◆ **Required action**: Pictures aside, the data must be reproduced exactly.

◆ **Material provided**:
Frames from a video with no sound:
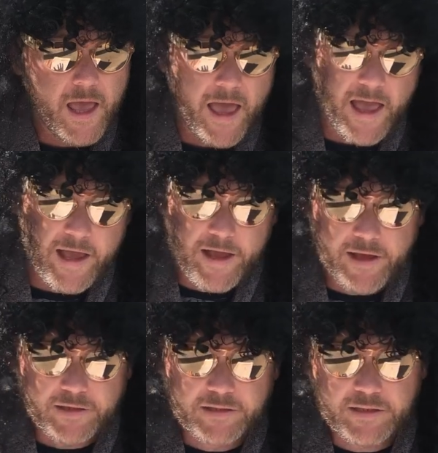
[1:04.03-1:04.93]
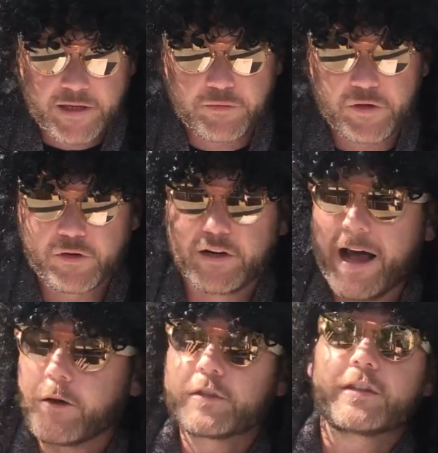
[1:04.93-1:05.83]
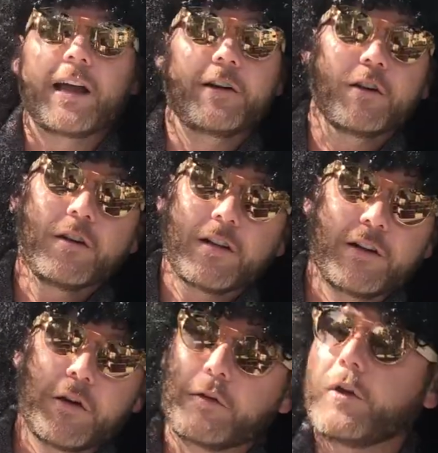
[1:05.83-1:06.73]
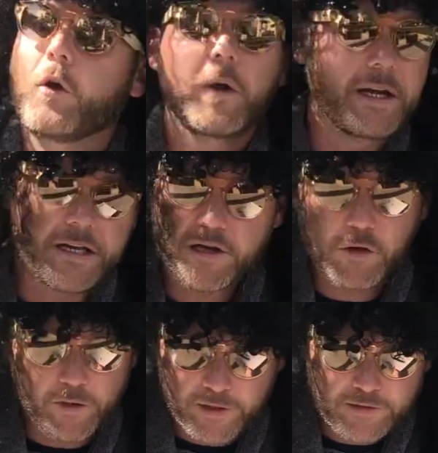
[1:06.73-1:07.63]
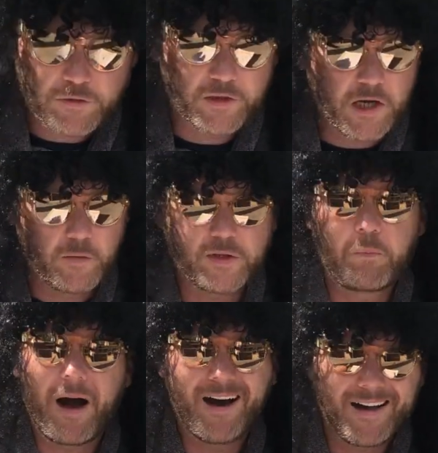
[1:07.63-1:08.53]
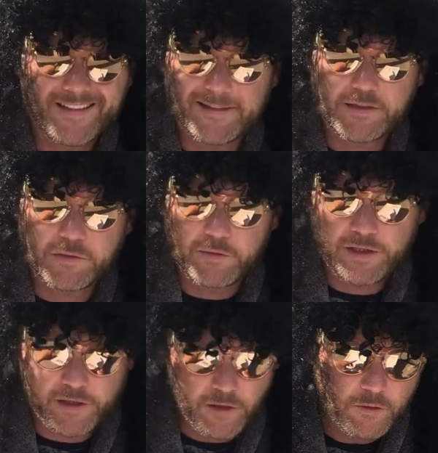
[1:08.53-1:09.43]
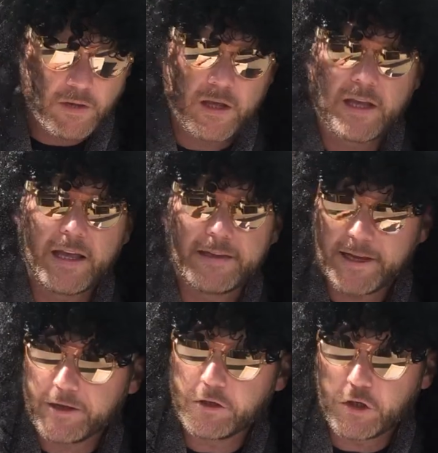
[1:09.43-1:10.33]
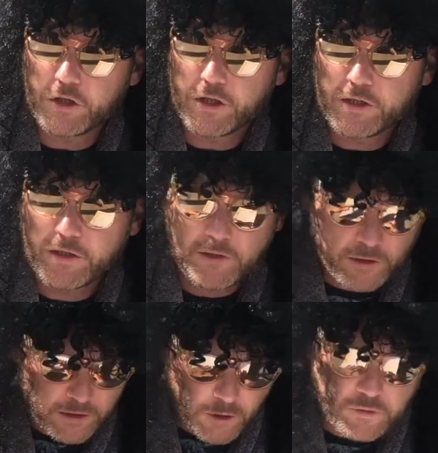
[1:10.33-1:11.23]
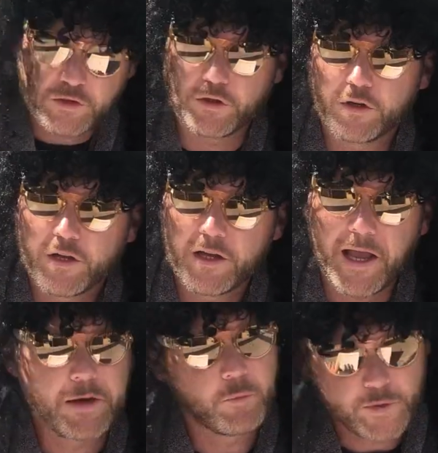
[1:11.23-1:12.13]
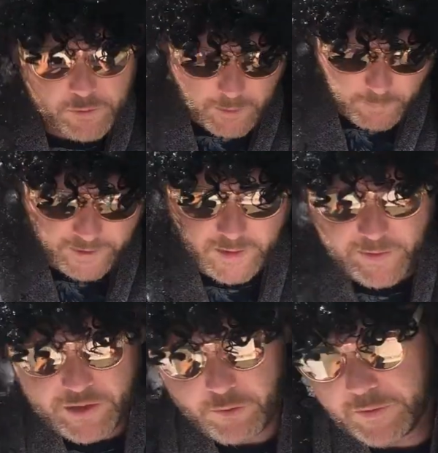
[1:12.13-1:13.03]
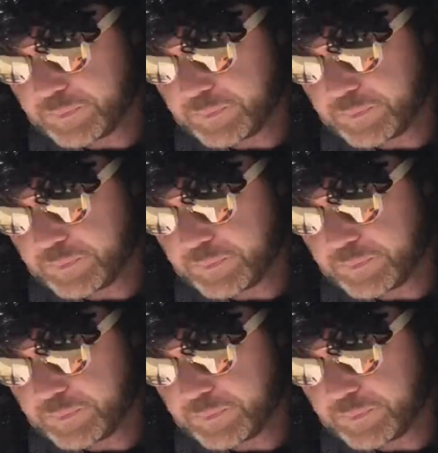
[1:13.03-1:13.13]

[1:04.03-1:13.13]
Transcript: And if you're an outsider and don't know what Neo is, you can always pause this video and take a look closer and read what we're gonna be doing.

◆ **Result for this task**:
Frames from a video with no sound:
[1:04.03-1:04.93]
[1:04.93-1:05.83]
[1:05.83-1:06.73]
[1:06.73-1:07.63]
[1:07.63-1:08.53]
[1:08.53-1:09.43]
[1:09.43-1:10.33]
[1:10.33-1:11.23]
[1:11.23-1:12.13]
[1:12.13-1:13.03]
[1:13.03-1:13.13]

[1:04.03-1:13.13]
Transcript: And if you're an outsider and don't know what Neo is, you can always pause this video and take a look closer and read what we're gonna be doing.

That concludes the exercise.